The indictments under § 1187(f) are also in two counts and charge the defendants with (1) a neglect to file their respective returns, and (2) a refusal to file their respective returns, by the 30th of May next following the particular tax year.

Each defendant filed an affidavit in support of a previous motion to dismiss the indictments wherein they have admitted, either directly or by fair inference, that they were Delaware residents during the tax years in question; that during those years each had annual incomes in excess of six hundred dollars; that each had filed a Federal Income Tax Return and paid the appropriate tax for the respective years, but that they had individually received professional advice1 to the effect that they were not required to file a Delaware Income Tax Return or pay a Delaware income tax and that pursuant to this advice, and in reliance thereon, they did not file their respective Delaware Income Tax Returns or pay the Delaware tax on their incomes for the tax years in question. They further say, that had the [466]*466professional advice been to the contrary effect, then they would have filed and paid pursuant to the Delaware Tax Statutes.

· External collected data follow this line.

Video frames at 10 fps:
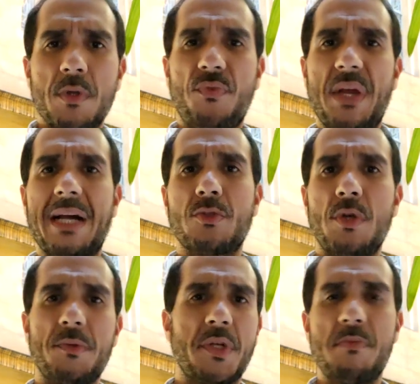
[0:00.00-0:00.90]

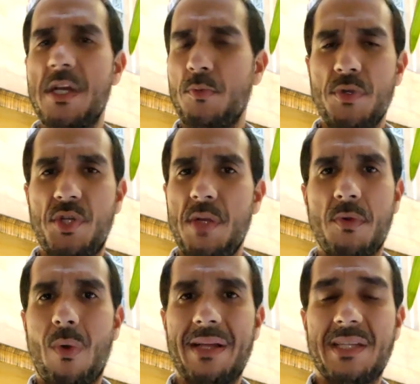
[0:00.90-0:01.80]
modificações, mas o mesmo time
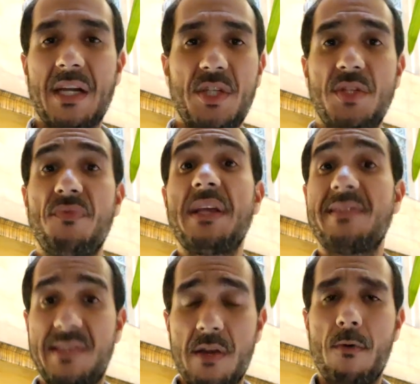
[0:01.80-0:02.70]
quase que a gente
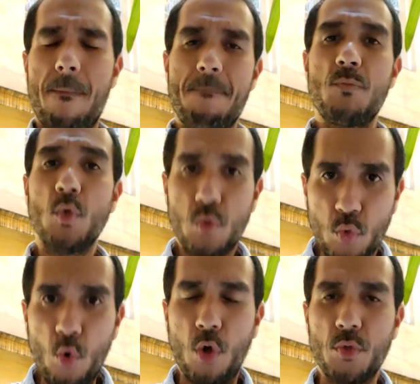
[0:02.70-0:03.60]
venceu no
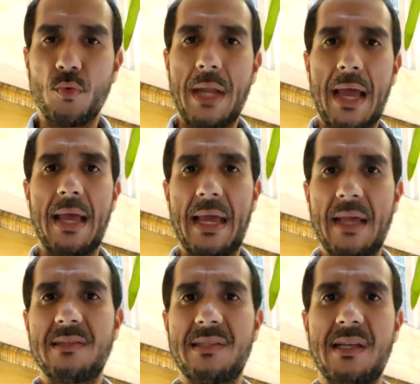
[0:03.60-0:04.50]
turno, né?
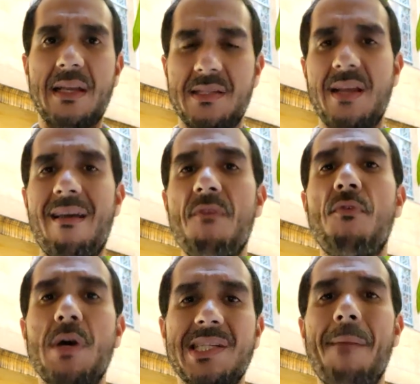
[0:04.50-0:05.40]
Esse, essa é a
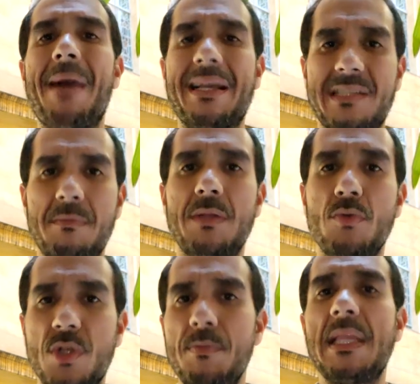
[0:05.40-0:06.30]
força máxima
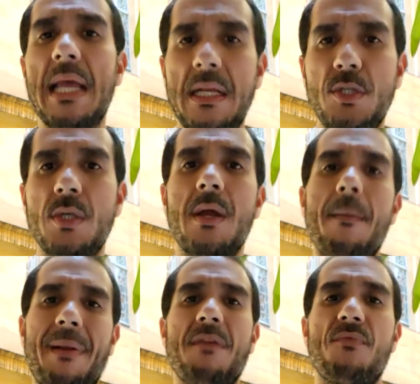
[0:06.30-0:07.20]
do time deles
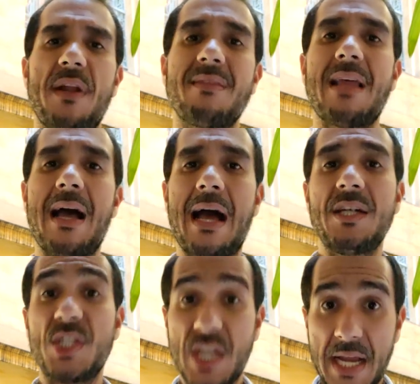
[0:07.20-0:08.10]
para enfrentar a
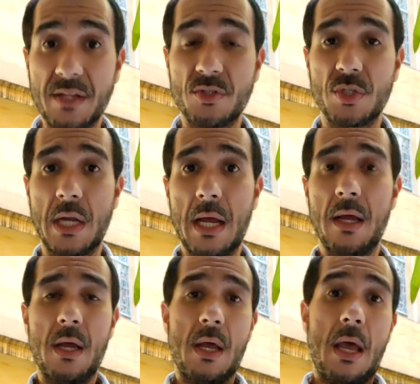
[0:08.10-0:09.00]
gente, né?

They also maintain that the professional advice in question was predicated upon the proposition that should they have filled out their respective tax returns they would have had to answer certain questions about the source of their respective incomes, which answers would have revealed that they were engaged in a business enterprise which was illegal under the laws of this State. They were advised that such answers would have been self-incriminatory, and, hence, not required of either of them under the provisions of Article 1, § 7, of the Delaware Constitution, Del. C. Ann. They say that in order to avoid making these allegedly self-incriminatory statements they of necessity had to abstain from filing their respective tax returns, and, as a logical consequence, they could not pay the tax.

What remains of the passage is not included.